Tot slot merken we op dat voorgesorteerd wordt op het mogelijk laten vervallen van delen van Noord en Zuid. Dit wordt door het College wèl gezien als een scopewijziging, die aan de raad voorgelegd dienen te worden. Dat levert dan wel een praktisch probleem op: als ingegrepen dient te worden op de scope van Noord of Zuid, zal dat gebeuren tijdens de dialoogfase. Dat betekent dat óf de raad gedurende de dialoogfase ingelicht zal moeten worden over lopende discussies met aannemers óf na afloop van de aanbesteding geconfronteerd wordt met een voldongen feit. Vanuit het oogpunt van democratische verantwoording en het politieke primaat van de raad is dat onwenselijk.
Ad 3. Het ad-hoc binnen budget brengen van het project zorgt voor suboptimale oplossingen. Dus maak een integrale afweging wat prioriteit heeft (en wat niet)
Bij de “optimalisatieslag” in 2018 was reeds onduidelijk wat de reden was dat precies dát bezuinigingspakket aan de raad gepresenteerd werd, aangezien geen long list beschikbaar was met mogelijke ingrepen. Ook nu wordt weer een pakket aan maatregelen gepresenteerd waarvan onduidelijk is, waarom juist dit de meest geëigende maatregelen zijn om binnen budget te blijven.
We merken op dat gebleken is dat het vorige voorgestelde pakket ondoordachte maatregelen bevatte. Zo is het verwijderen van de afscheiding tussen voetgangers en fietsers op de fiets/voetgangersbrug niet conform richtlijnen voor veilig ontwerp die een dergelijke afscheiding juist aanraden.
Daarnaast bestaan in het tracé nog knelpunten die dringend een oplossing behoeven. De hellingshoek en het ontwerp van de fiets/voetgangersbrug is zowel in een rapport van bewoners, als door de belangenorganisatie van Amersfoorters met een beperking, Onbeperkt Amersfoort, als recent door de architect Sybren van Breda bekritiseerd. Het ontwerp voldoet niet aan VN-richtlijnen voor toegankelijkheid en aan richtlijnen met betrekking tot de combinatie van hellingslengte en -hoek.

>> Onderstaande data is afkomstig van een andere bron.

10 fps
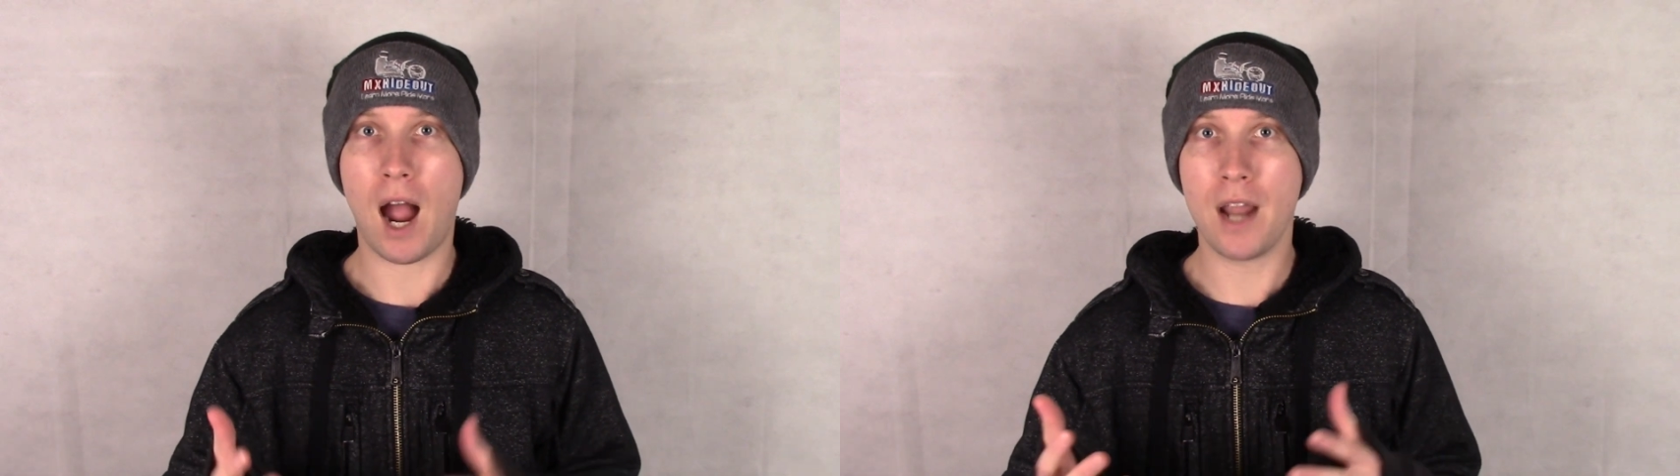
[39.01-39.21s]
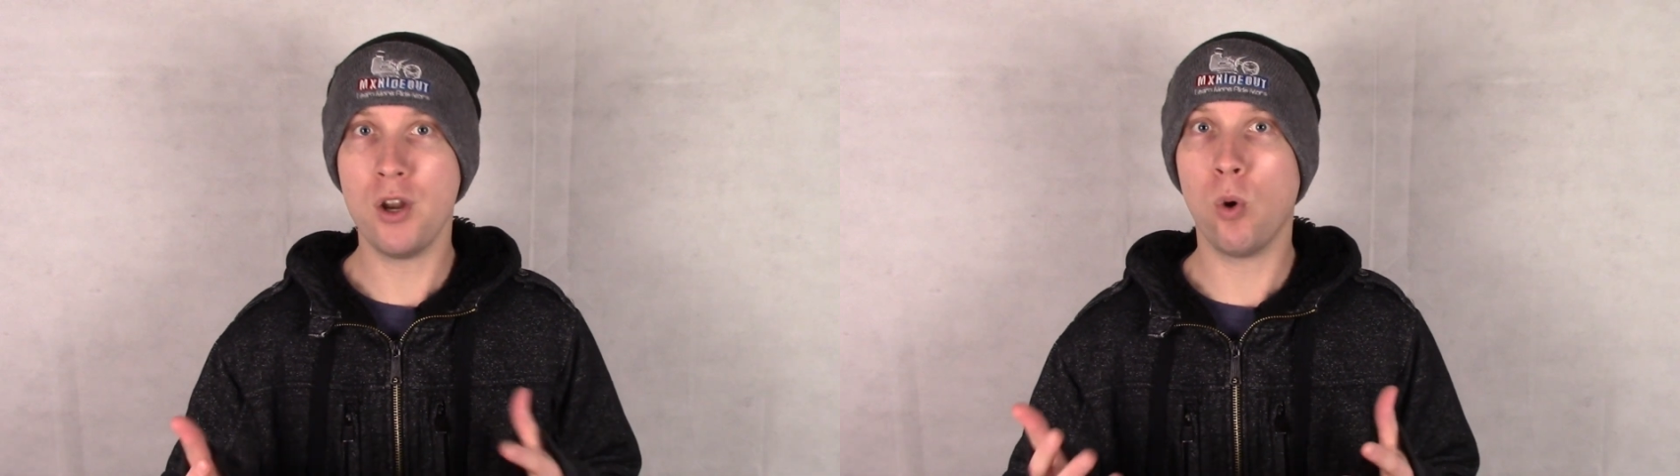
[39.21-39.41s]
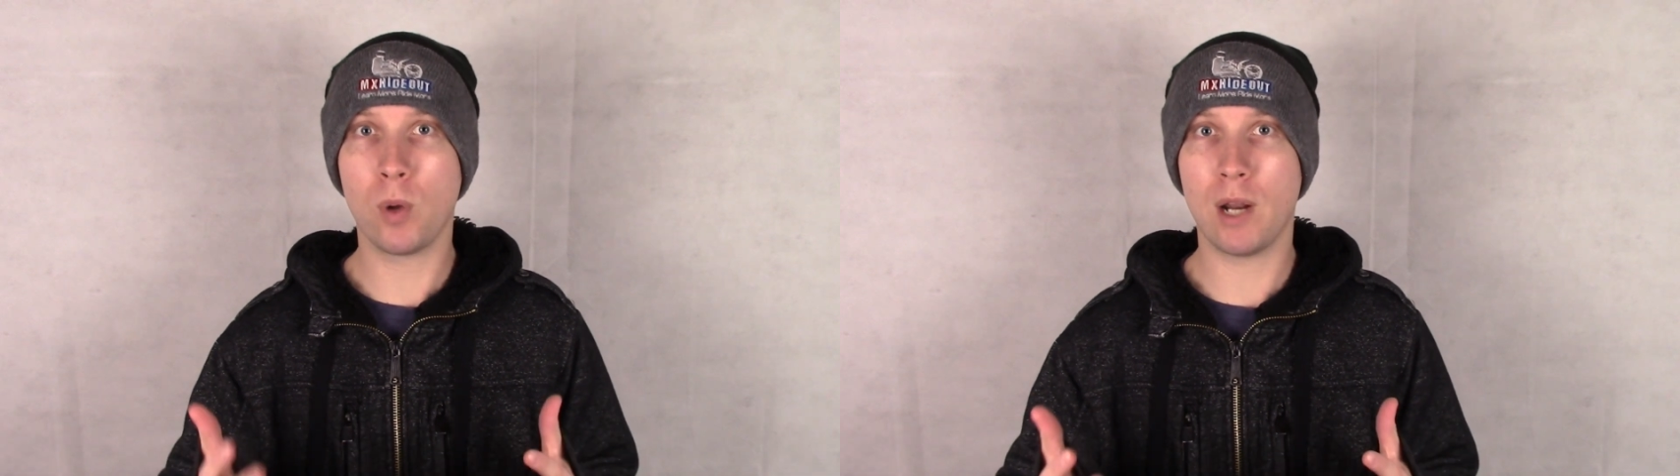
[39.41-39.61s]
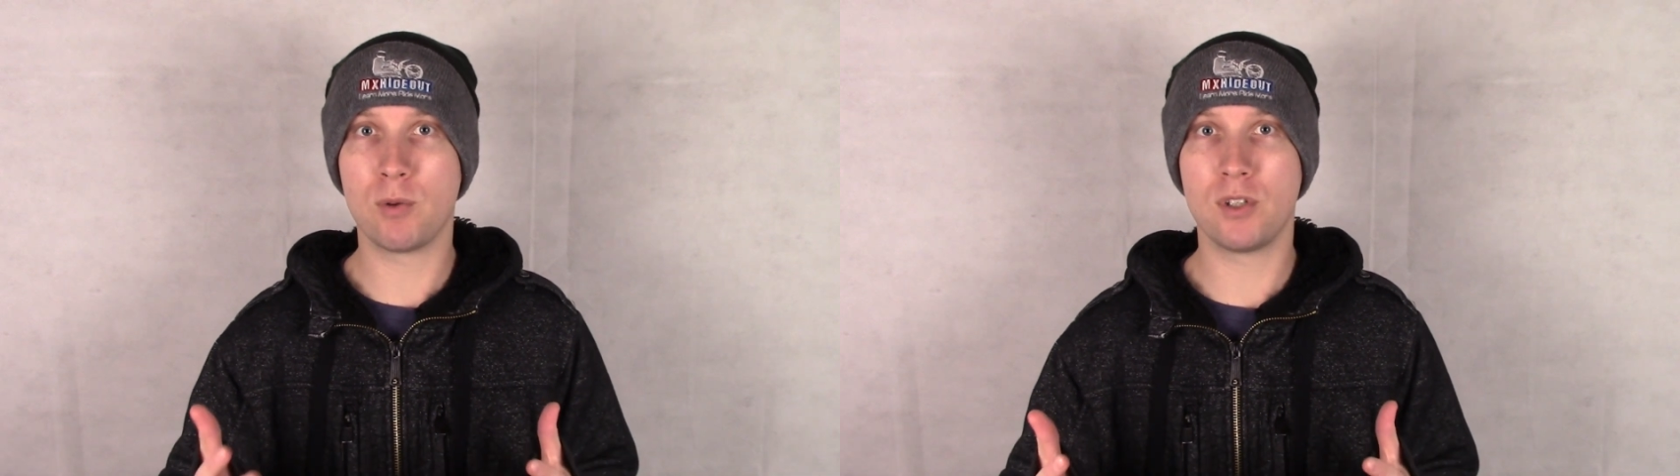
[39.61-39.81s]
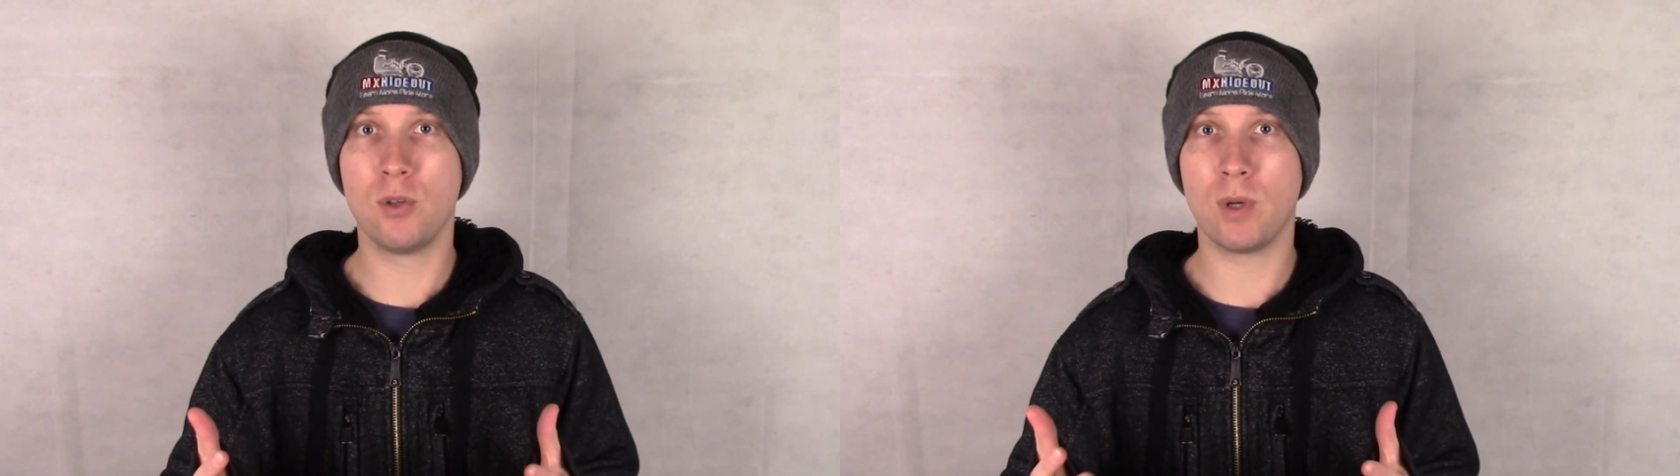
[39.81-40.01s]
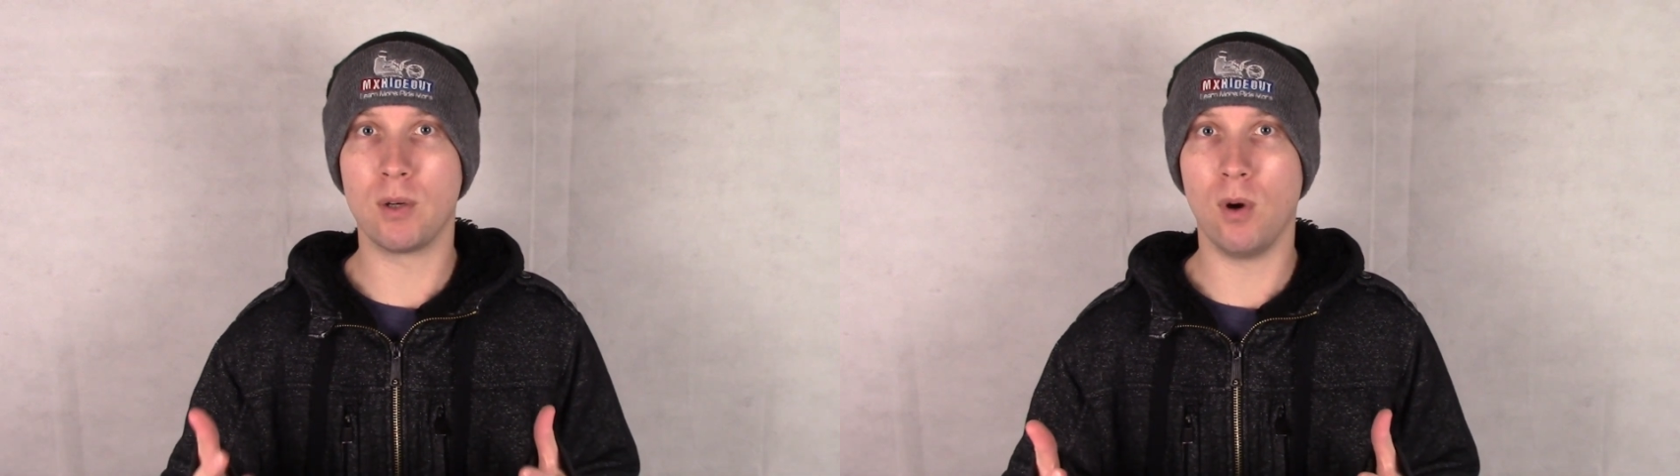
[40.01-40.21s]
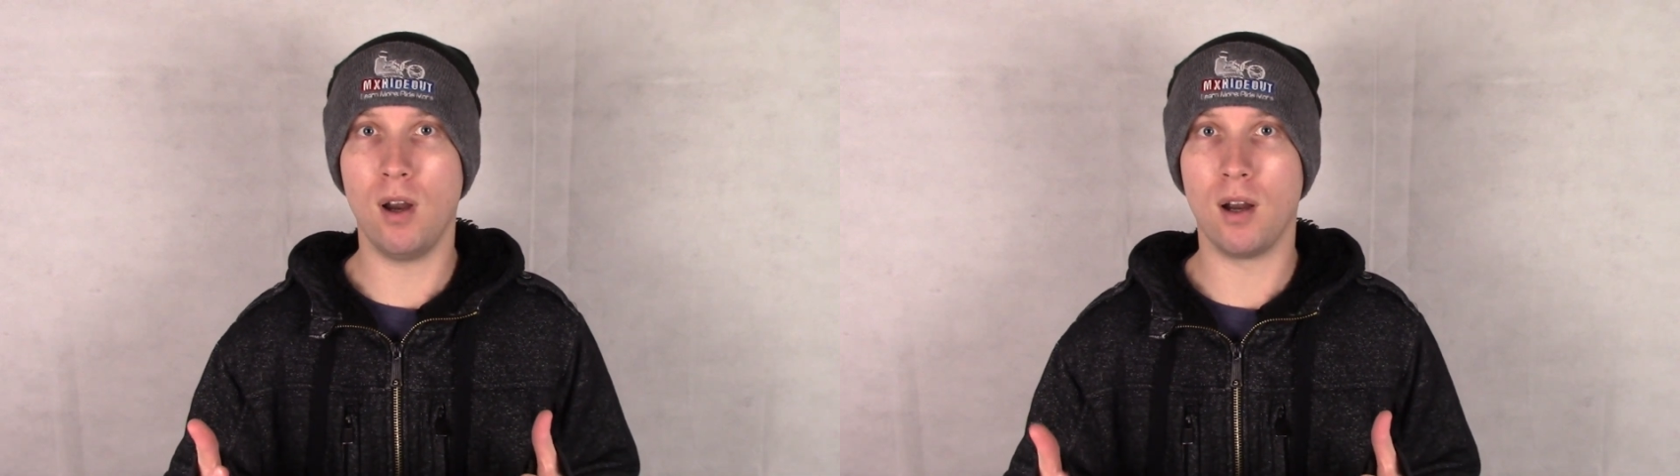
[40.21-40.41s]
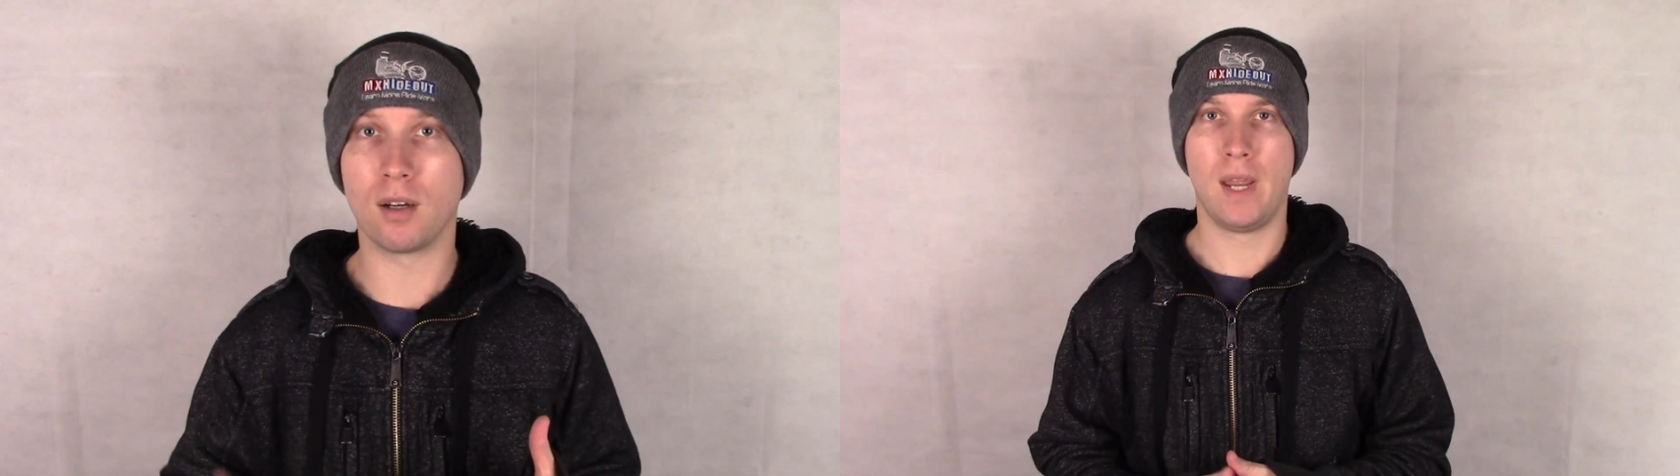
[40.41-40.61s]
I know what I was doing
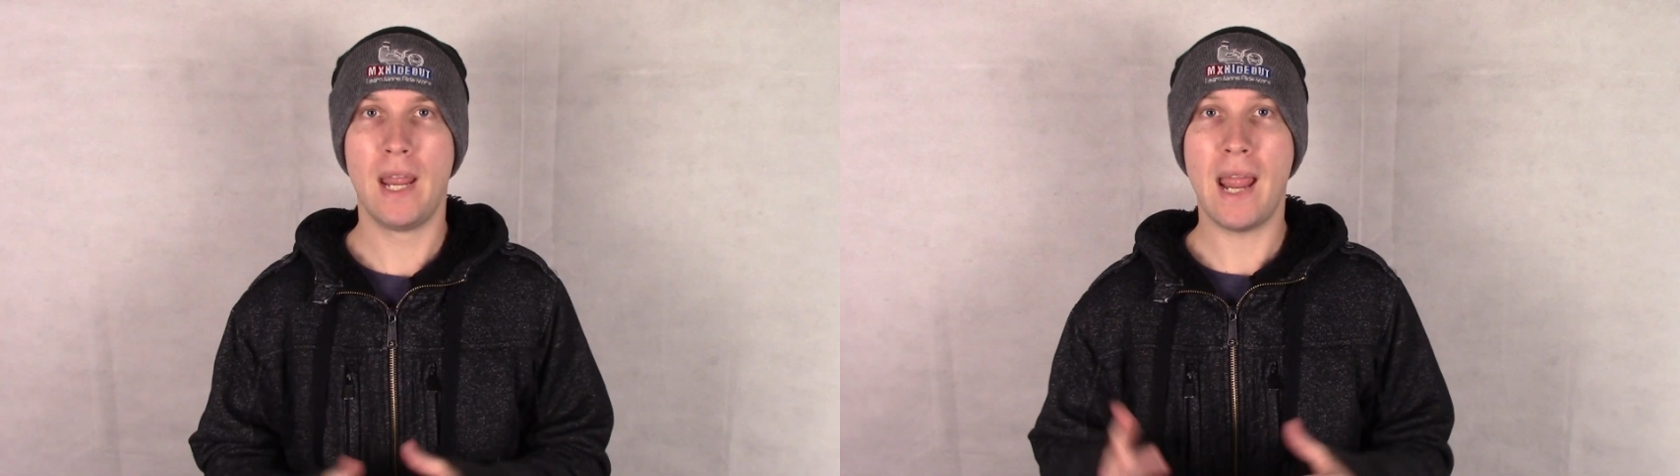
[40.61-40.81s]
wrong.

Door slechts te kijken naar een pakket aan maatregelen waarmee binnen budget gebleven kan worden, in plaats van te kijken hoe tegen een lager bedrag een zo optimaal mogelijk ontwerp gerealiseerd kan worden, wordt het project verder verslechterd dan strikt noodzakelijk.
In dat verband verdient het aanbeveling om nog eens kritisch te kijken naar de plandelen Noord en Zuid. Aangezien het versoberen van beide delen in de recente RIB en in eerdere stukken genoemd is als mogelijke beheersmaatregel, is de conclusie gerechtvaardigd dat het (volledig) uitvoeren van deze beide plandelen niet kritiek is voor de uitvoering van het project – hoewel de vraag gerechtvaardigd is hoever het project uitgekleed kan worden voordat in feite sprake is van een ander project dan waarover politieke afspraken zijn gemaakt. Daarnaast blijkt uit de ‘Notitie financiën aanleg Westelijke Ontsluiting’ van 27 november 2018 dat de fietsvoorzieningen uit Noord en Zuid reeds toegevoegd zijn aan het deel Midden. Dat betekent dat de delen Noord en Zuid waarschijnlijk nog vooral uit onderdelen bestaan die de auto ten goede komen. Aangezien in de geest van het coalitieakkoord bezuinigingsmaatregelen niet ten koste mochten gaan van fietsvoorzieningen en groen, zou door juist nu te kiezen voor het versoberen van Noord en Zuid budget dat ten goede komt van het autoverkeer vrijgespeeld kunnen worden ten behoeve van de fiets. Zo kan de fietsbrug teruggebracht worden naar het oorspronkelijke, veiligere ontwerp, verlichting terug kunnen komen langs het fietspad in Noord en de fietsstraat op de DF-laan alsnog gerealiseerd kunnen worden.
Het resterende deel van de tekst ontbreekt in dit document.